Dr. Van Allen: We performed some of the earliest molecular characterizations of targeted therapy treatment resistance in with these agents, which we hope will enable further studies now that these drugs are more widely used.

What is most exciting or significant about your research?

Dr. Van Allen: Some patients with kidney cancer have mutations in genes that may benefit from PI3K inhibitors, although more clinical studies are needed. Our work is intended to think ahead, to what may happen after that resistance occurs, and as a result we hope our work will enable future therapies for these patients.

Did this research project impact your approach to patient care? 

Dr.

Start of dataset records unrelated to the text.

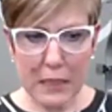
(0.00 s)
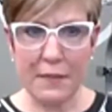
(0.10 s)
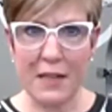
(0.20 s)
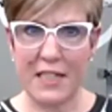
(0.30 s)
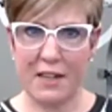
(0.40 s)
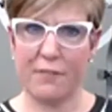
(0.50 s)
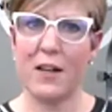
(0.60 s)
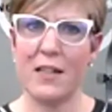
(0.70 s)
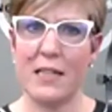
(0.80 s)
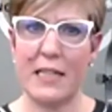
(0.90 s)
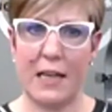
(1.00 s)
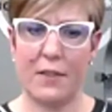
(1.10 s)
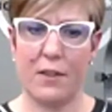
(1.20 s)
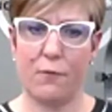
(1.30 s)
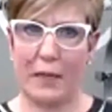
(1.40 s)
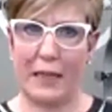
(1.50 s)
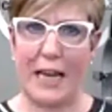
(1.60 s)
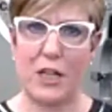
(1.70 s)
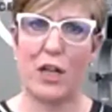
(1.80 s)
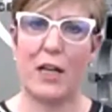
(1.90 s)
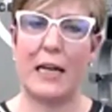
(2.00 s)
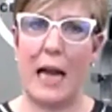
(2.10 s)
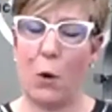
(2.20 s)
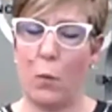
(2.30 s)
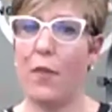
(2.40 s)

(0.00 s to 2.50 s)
and the difference in the formulation and how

Van Allen: This research further instilled in me the concept that each patient is truly unique, naturally at a personal level, but also in terms of the genetics of the tumors, and as a result requires very careful consideration.

What is your research focus now? 

Dr. Van Allen: I now run a research lab that focuses on studying these precision oncology approaches, both within kidney cancer and broadly across many cancer types. I am extremely grateful for the support early on in my career, which I can directly point to empowering me to pursue the work I am doing now and hopefully impact patient care in many positive ways.

Is there anything else you’d like patients and families to know about the impacts of your work?

Dr. Van Allen: I would want to thank the patients and their families for their extraordinary support and engagement with KCA – this work is vital to improving patient care and inspiring as a researcher in this field.

*PIK3CA is a gene that encodes a lipid involved in signaling pathways. The pathways influence cellular functions like growth, death, and proliferation.
*PTEN is a gene that provides instructions for making an enzyme found in almost every tissue in the body. The enzyme is a tumor suppressor and regulates cell division.